# Report on Anomaly Intrusion Detection by using Bayesian Statstics

** ****Anomaly- Based Intrusion Detection System Using Bayesian Network **

** By Afazuddin Ahamed; M.S student at QUB. **

1. **IIntroduction:**

Every day millions of people using Internet [1] and online trading become more dependent for business purpose. All the networks which are connected to the Internet have been seriously affected by various cyber-attacks (Hackers) as it become common these days. Authorization and access control are not enough to solve security problems, and Intrusion Detection system (IDS) [2] is system’s second line of defence. IDS are basically categorized into two parts one is host- based [2] and another is network-based [2, 3]. In past research, researcher was aiming to detect attacks on the host, e.g., by analysing the system calls, while later focused on network packet analysis. In host-based or network based IDS can be separated into two categories, namely misuse detection [4] and anomaly detection [5, 6]. Misuse intrusion detection uses signature of known attacks to compare with what is actually observed, raising an alarm as soon as known signature is encountered. But this technique is effective if attackers are known otherwise it will not work for unknown and new technique. Our research interest is Anomaly-based Intrusion detection system by using Bayesian Network. The network based intrusion detection system detects intrusion by collecting packet data on network. It generally uses IP Address, Port, and TCP which are header information of network packet. It means it creates a model for the “normal” behaviour traffic. After that new data is compared against the model and if it does not fit with the model then it will give a report of anomaly. The main advantages of this approach are that it is potential to detect new and unknown techniques. Bayesian technique to detect Intruders which pretend to be normal users was presented by Mehdi Nassehi[7] as a technical report, and Steven L. Scott[8] applied this technique to perceive patterns of network intrusion detection system and to detect intrusion and presented the values obtained into probability values, and described relations between data and Intrusion model.

**1.1 ** **Motivation:**

Unauthorized intrusion into a computer system or network is one of the most serious threats to computer security, Intrusion detection systems have been developed to provide early warning of an intrusion so that defensive action can be taken to prevent or minimize damage. Collection of information about intrusion techniques that can be used to strengthen the intrusion prevention facility(IPS). It involves detecting unusual patterns of activity or patterns of activity that are known to correlate with intrusions. Effective intrusion detection can serve as deterrent, so acting to prevent intrusions. This study applies Bayesian framework for production of profile to represent behaviours in network area. This study overcomes uncertainty of Intrusion detection by applying Bayesian Network and Indirect relation. And it also provides graphic representation of new Intrusion detection patterns and modified intrusion patterns for detection/ classification Information and analysis.

**2. ****Background**

**2.1 ****Intrusion Detection System**

Intrusion detection is based on the assumption that the behaviour of the intruder differs from that of a legitimate user in ways that can be quantified. Of course, we can-not expect that there will be a crisp, exact distinction between an attack by an intruder and the normal use of resources by an authorized user. Rather we must expect that there will be some overlap.

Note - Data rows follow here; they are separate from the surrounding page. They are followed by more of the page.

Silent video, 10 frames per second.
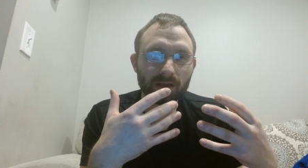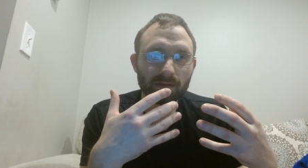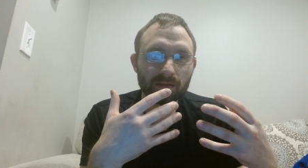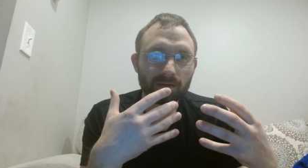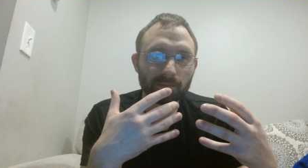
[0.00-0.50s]

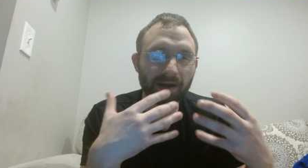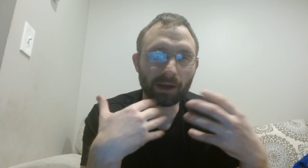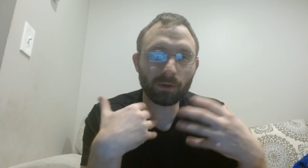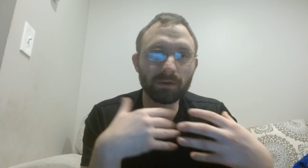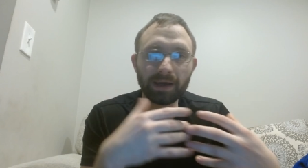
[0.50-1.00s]
my
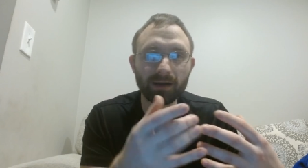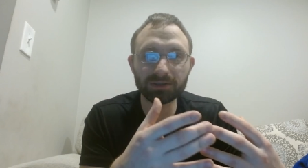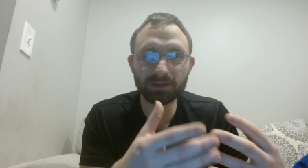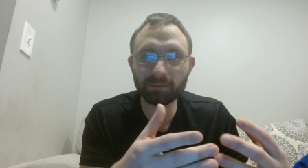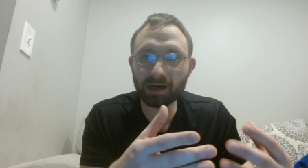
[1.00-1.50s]
whole
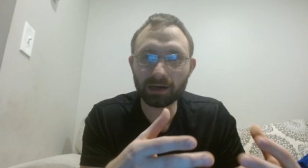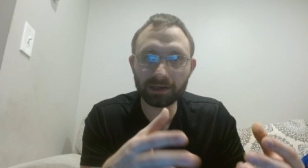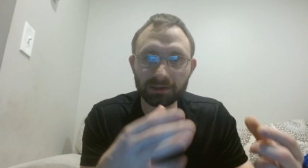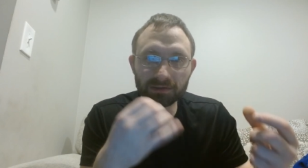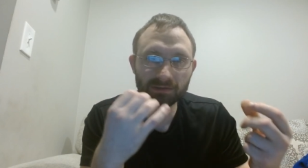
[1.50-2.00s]
energy body
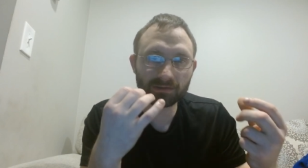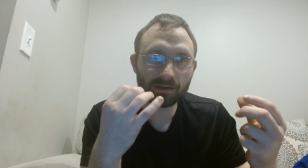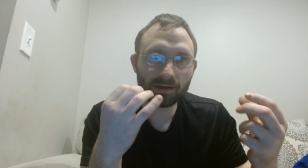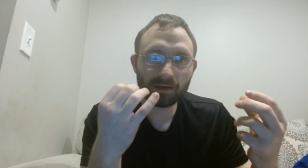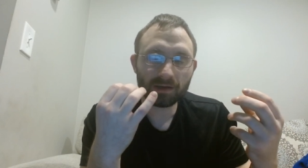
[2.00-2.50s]
just
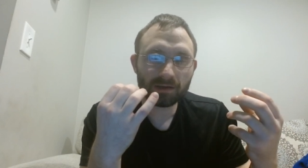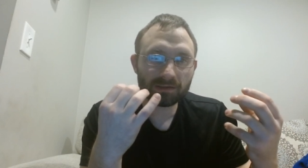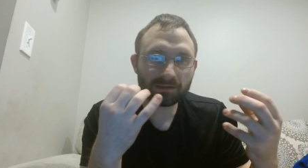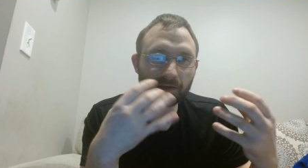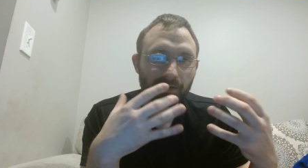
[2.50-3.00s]

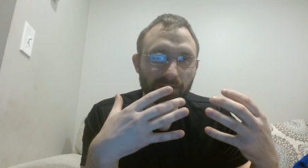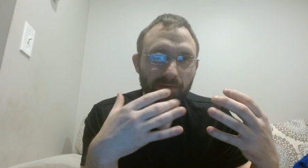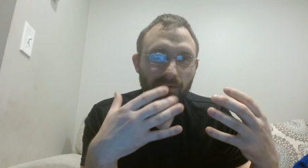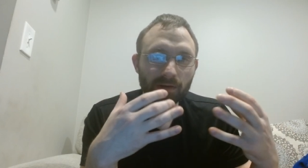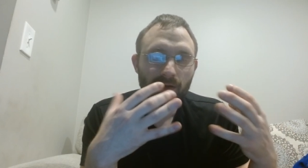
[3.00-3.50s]
started
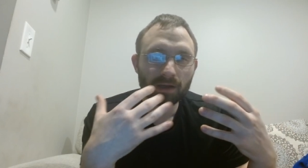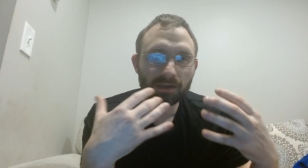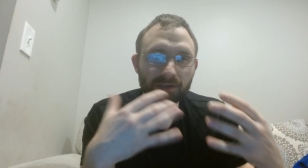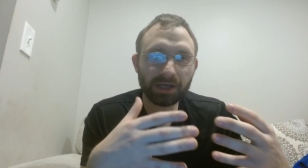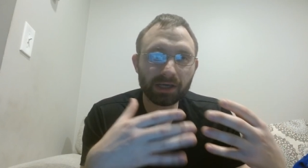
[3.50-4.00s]

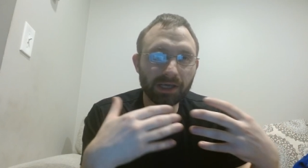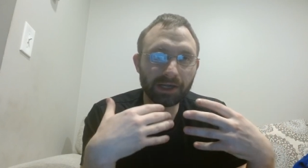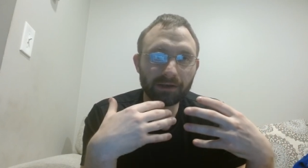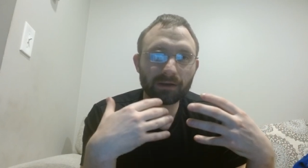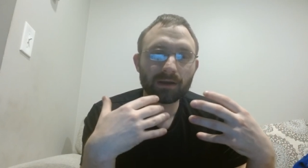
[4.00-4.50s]

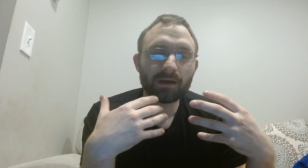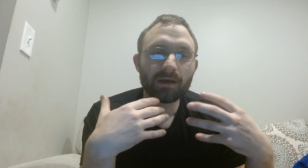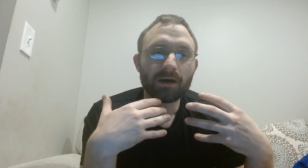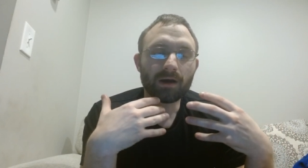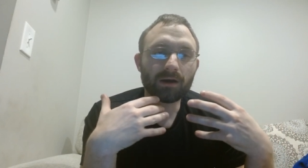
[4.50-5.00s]
shaking.
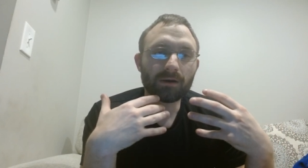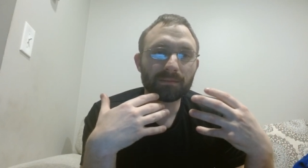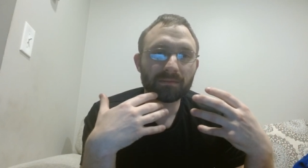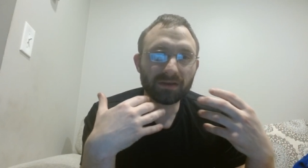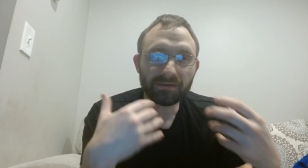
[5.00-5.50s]

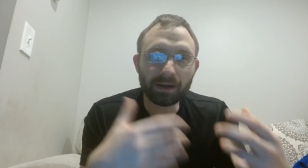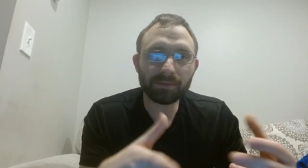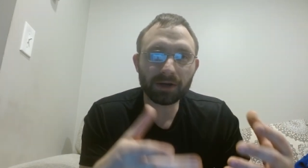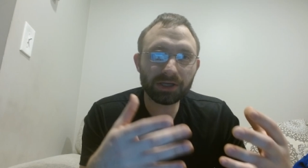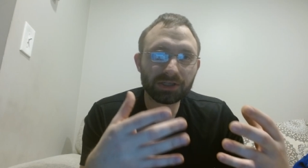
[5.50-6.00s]
Um, the
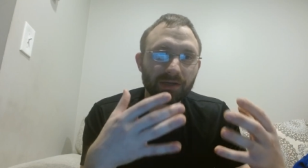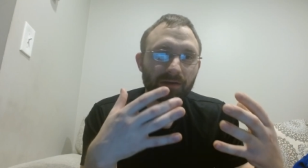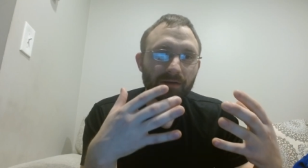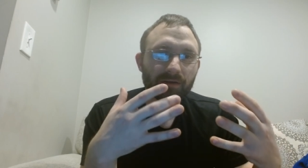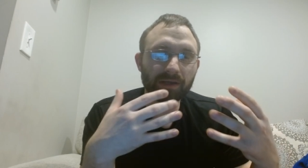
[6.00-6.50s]

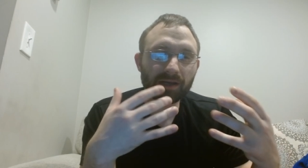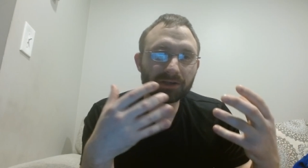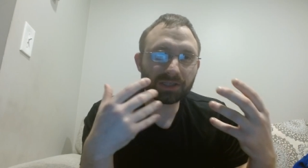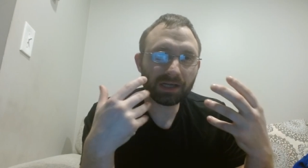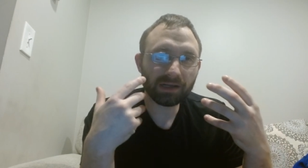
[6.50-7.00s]
vibration, the
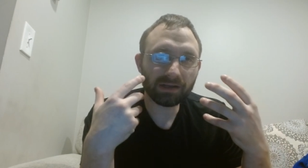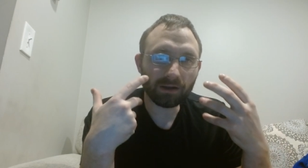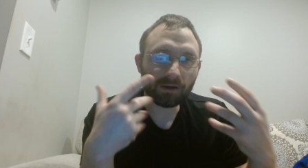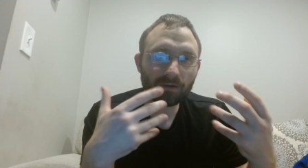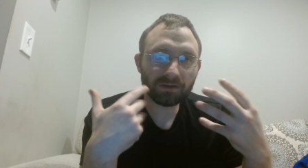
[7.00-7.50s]
energy, and
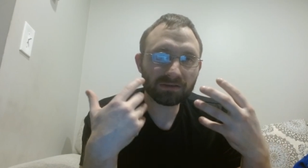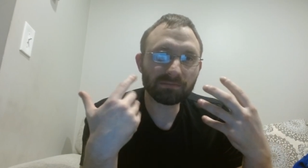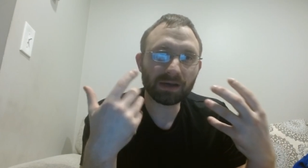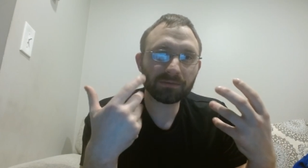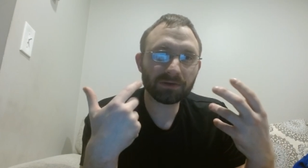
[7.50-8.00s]
all this
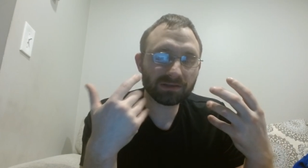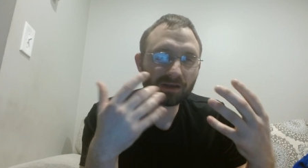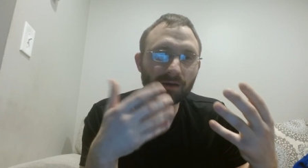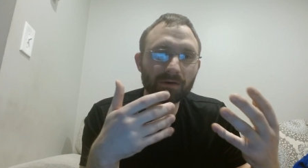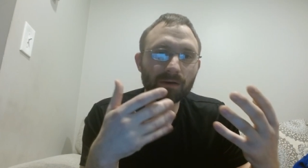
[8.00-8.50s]
memories
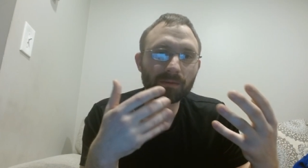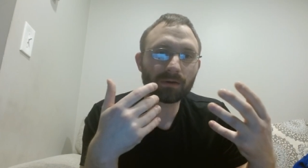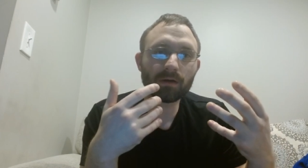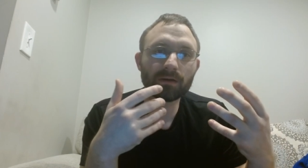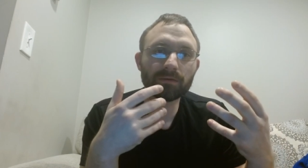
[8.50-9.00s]
come up
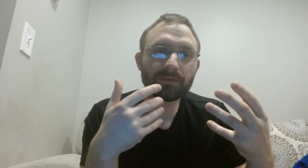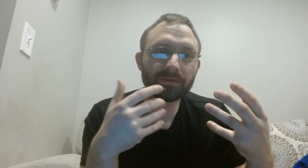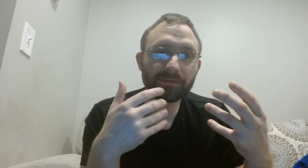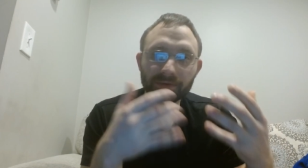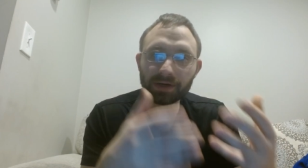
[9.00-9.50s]
of
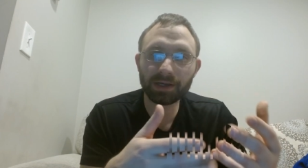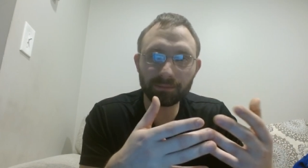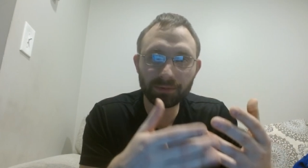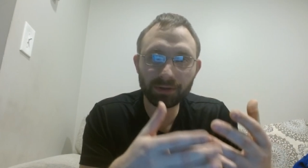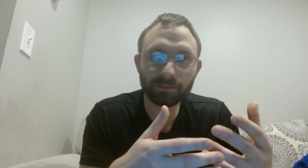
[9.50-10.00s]
freeing
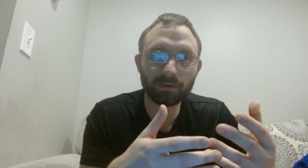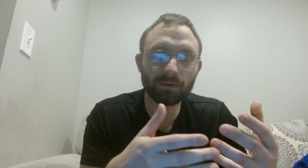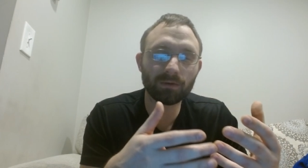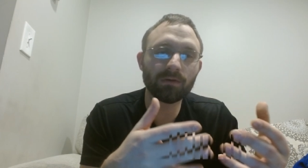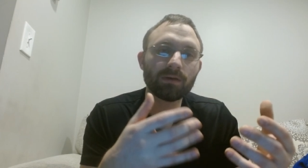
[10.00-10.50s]

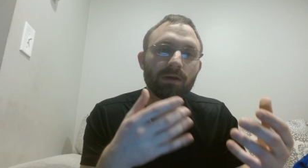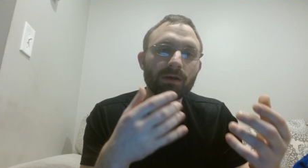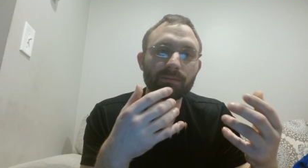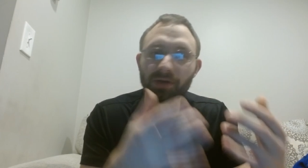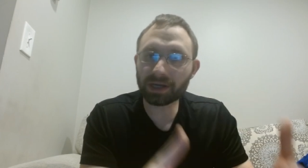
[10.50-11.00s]
people,
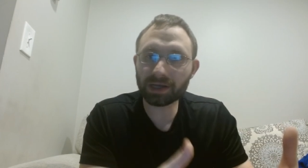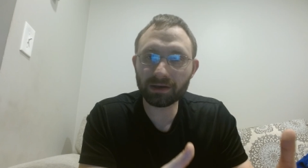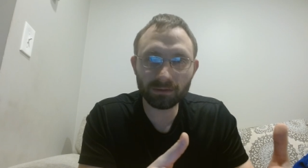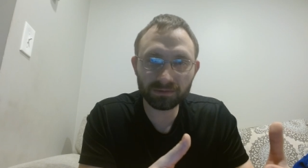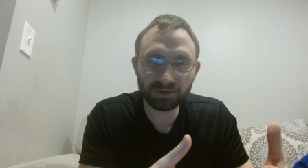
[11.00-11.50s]
bringing
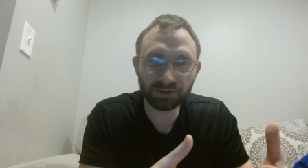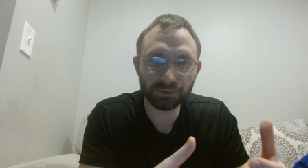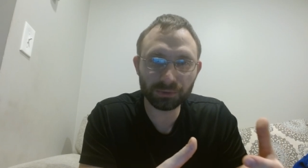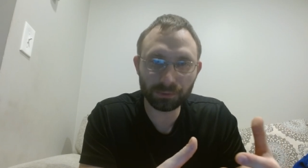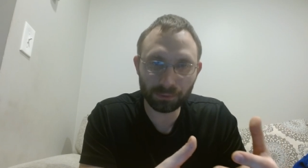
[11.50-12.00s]
them to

Thus, a loose interpretation of intruder behaviour, which will catch more intruders, will also lead to number of “false positives,” or authorized users may identify as Intruders. Or on the other hand, an attempt to limit false positives by a tight interpretation of intruder behaviour will lead to an increase in false negatives, or intruder may not identify as intruders. Thus there is an element of compromise and in art in the practise of Intrusion detection System. In the case of Network-based intrusion detection system [9, 2], analyzing the operation of a network is important for optimum performances as well as for detecting attacks against in particular networks. Detecting attacks on a specific network evolved through the following stages:

a. System log analysis

b. Promiscuous monitoring

c. Inline prevention

**2.2. Anomaly detection:**

Anomaly detection [5, 6] also referred as outlier detection [10] to detecting patterns in a given data set that don’t conform to an established normal behaviour. An outlier is an observation which deviates so much from the other observation. The patterns thus detected are called anomalies and often to translate to critical and actionable Information in several applications domains.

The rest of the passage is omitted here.